▶ **Exercise description**
With images excluded, write out each entry below exactly as given.

[Records from a collection]

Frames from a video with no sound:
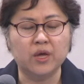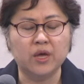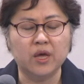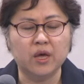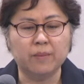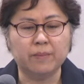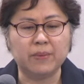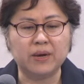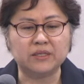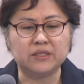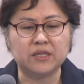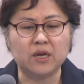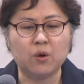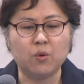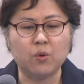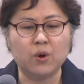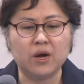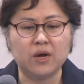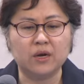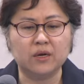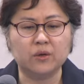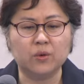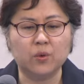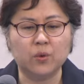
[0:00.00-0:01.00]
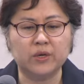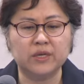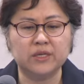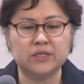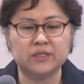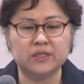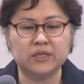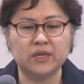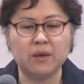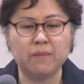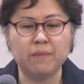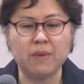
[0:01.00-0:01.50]
바사왕
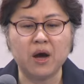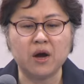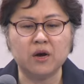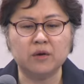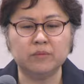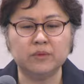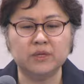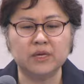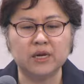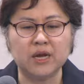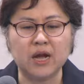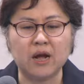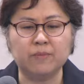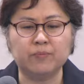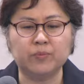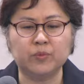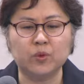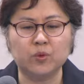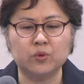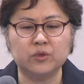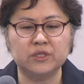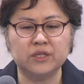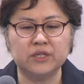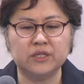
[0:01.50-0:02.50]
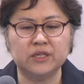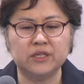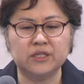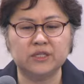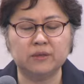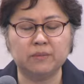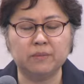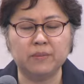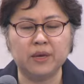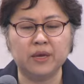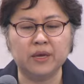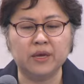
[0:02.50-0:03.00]
고레스의 마음을
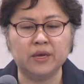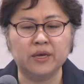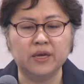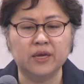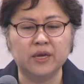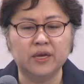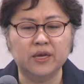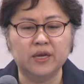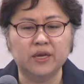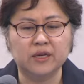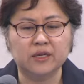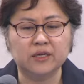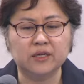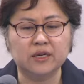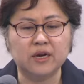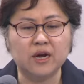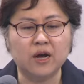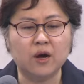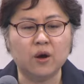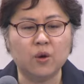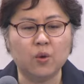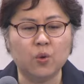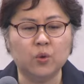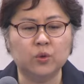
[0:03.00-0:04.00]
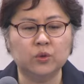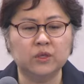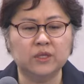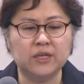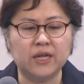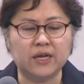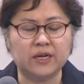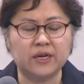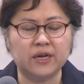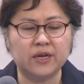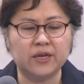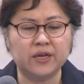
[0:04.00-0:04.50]
감동시키심에 그가 온
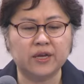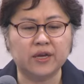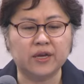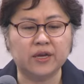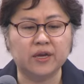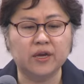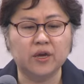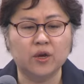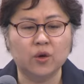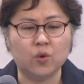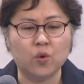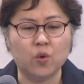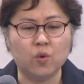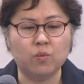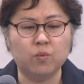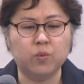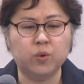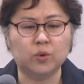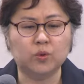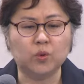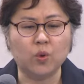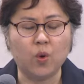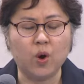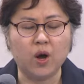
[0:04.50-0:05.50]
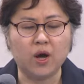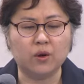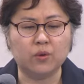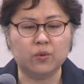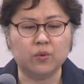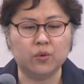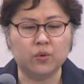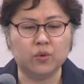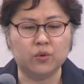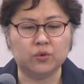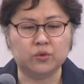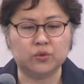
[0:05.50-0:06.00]
나라에 공포도
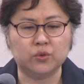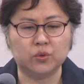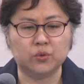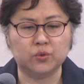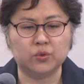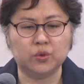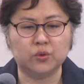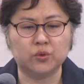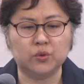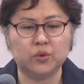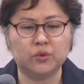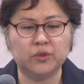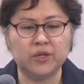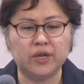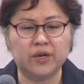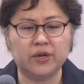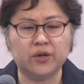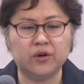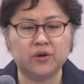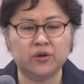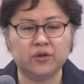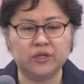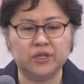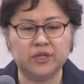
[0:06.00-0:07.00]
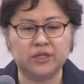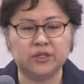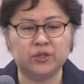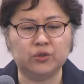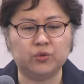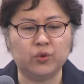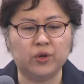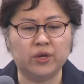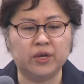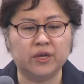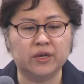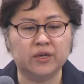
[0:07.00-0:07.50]
하고 조소도 내려
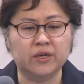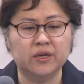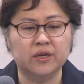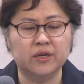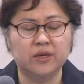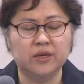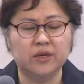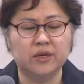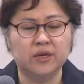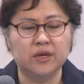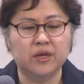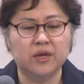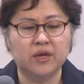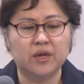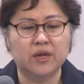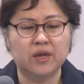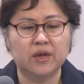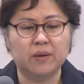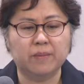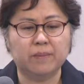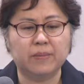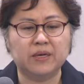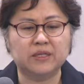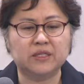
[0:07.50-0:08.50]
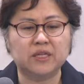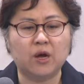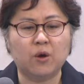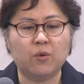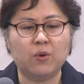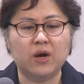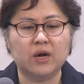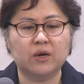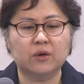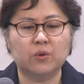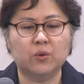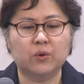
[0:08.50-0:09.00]
이르되
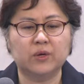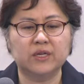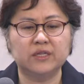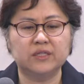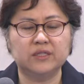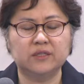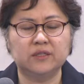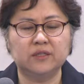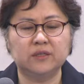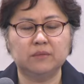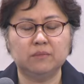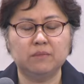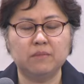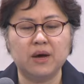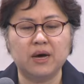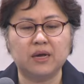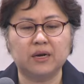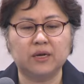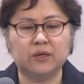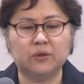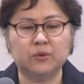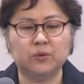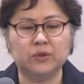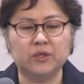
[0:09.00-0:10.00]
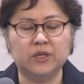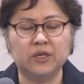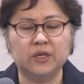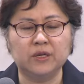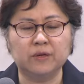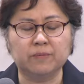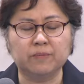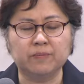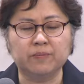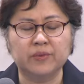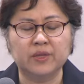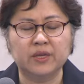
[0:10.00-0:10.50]
바사왕 고레스는 말하노니
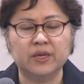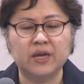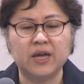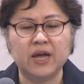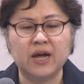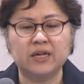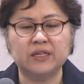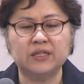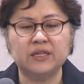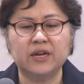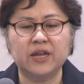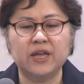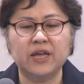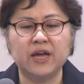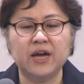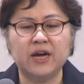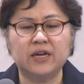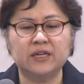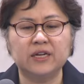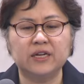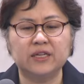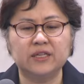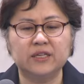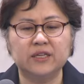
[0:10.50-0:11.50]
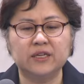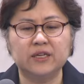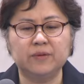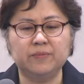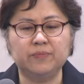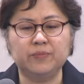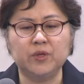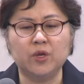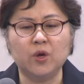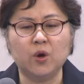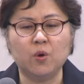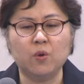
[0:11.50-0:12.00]
하늘의 하나님
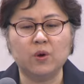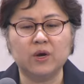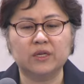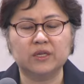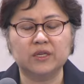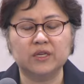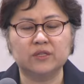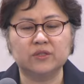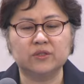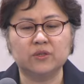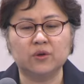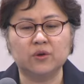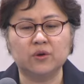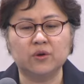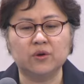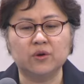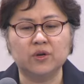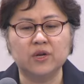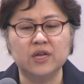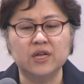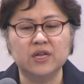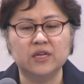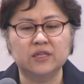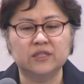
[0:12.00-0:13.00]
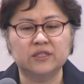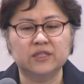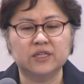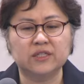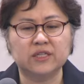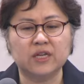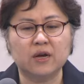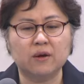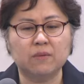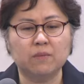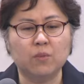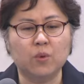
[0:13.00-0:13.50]
여호와께서
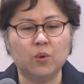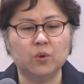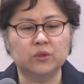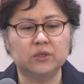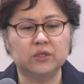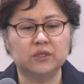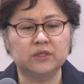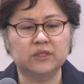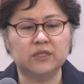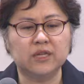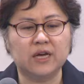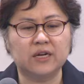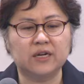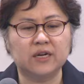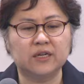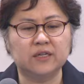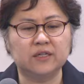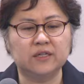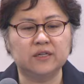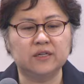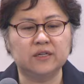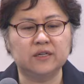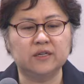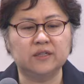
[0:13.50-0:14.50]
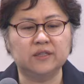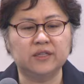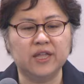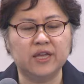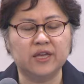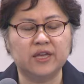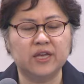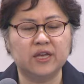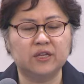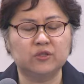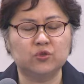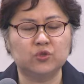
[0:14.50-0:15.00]
세상 모든 나라를
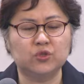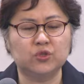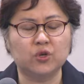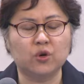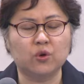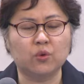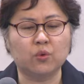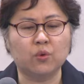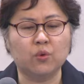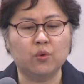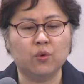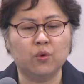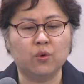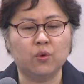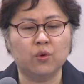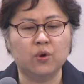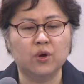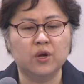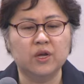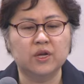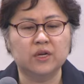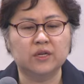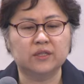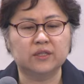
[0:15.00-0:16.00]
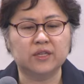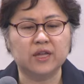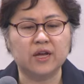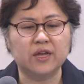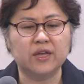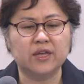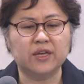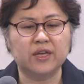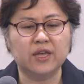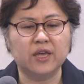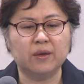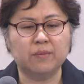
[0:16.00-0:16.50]
내게 주셨고
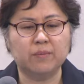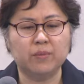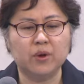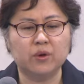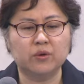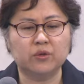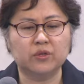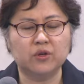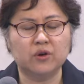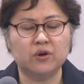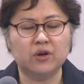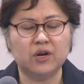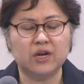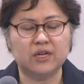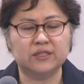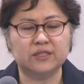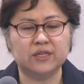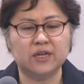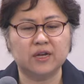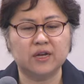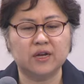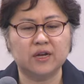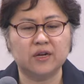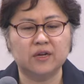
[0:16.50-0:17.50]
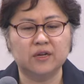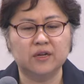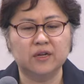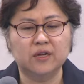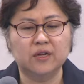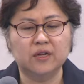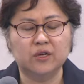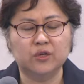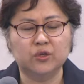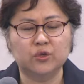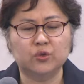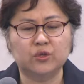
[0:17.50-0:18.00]
나에게 명령하사
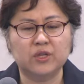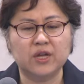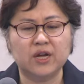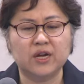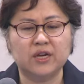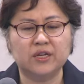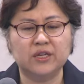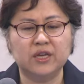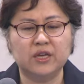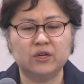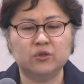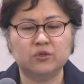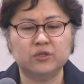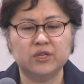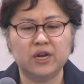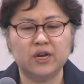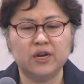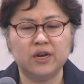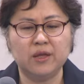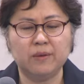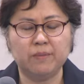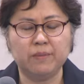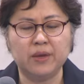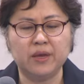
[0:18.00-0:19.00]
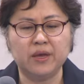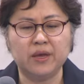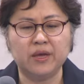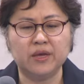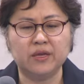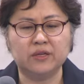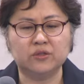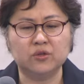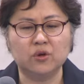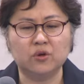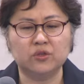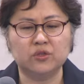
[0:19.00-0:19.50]
유다 예루살렘에
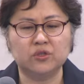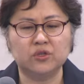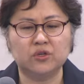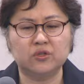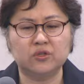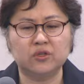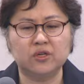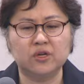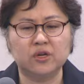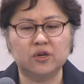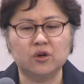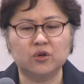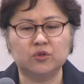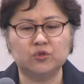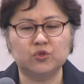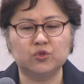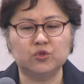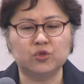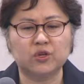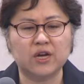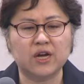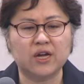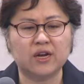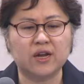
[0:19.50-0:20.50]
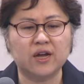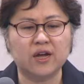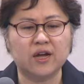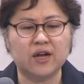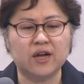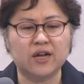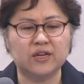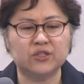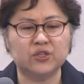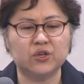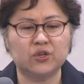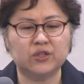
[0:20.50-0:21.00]
성전을 건축하라
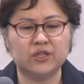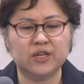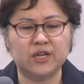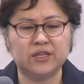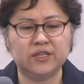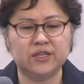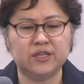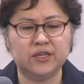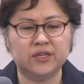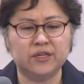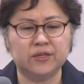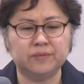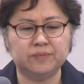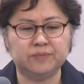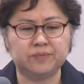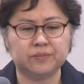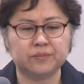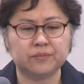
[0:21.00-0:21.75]
하셨나니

▶ **Completed task**
Frames from a video with no sound:
[0:00.00-0:01.00]
[0:01.00-0:01.50]
바사왕
[0:01.50-0:02.50]
[0:02.50-0:03.00]
고레스의 마음을
[0:03.00-0:04.00]
[0:04.00-0:04.50]
감동시키심에 그가 온
[0:04.50-0:05.50]
[0:05.50-0:06.00]
나라에 공포도
[0:06.00-0:07.00]
[0:07.00-0:07.50]
하고 조소도 내려
[0:07.50-0:08.50]
[0:08.50-0:09.00]
이르되
[0:09.00-0:10.00]
[0:10.00-0:10.50]
바사왕 고레스는 말하노니
[0:10.50-0:11.50]
[0:11.50-0:12.00]
하늘의 하나님
[0:12.00-0:13.00]
[0:13.00-0:13.50]
여호와께서
[0:13.50-0:14.50]
[0:14.50-0:15.00]
세상 모든 나라를
[0:15.00-0:16.00]
[0:16.00-0:16.50]
내게 주셨고
[0:16.50-0:17.50]
[0:17.50-0:18.00]
나에게 명령하사
[0:18.00-0:19.00]
[0:19.00-0:19.50]
유다 예루살렘에
[0:19.50-0:20.50]
[0:20.50-0:21.00]
성전을 건축하라
[0:21.00-0:21.75]
하셨나니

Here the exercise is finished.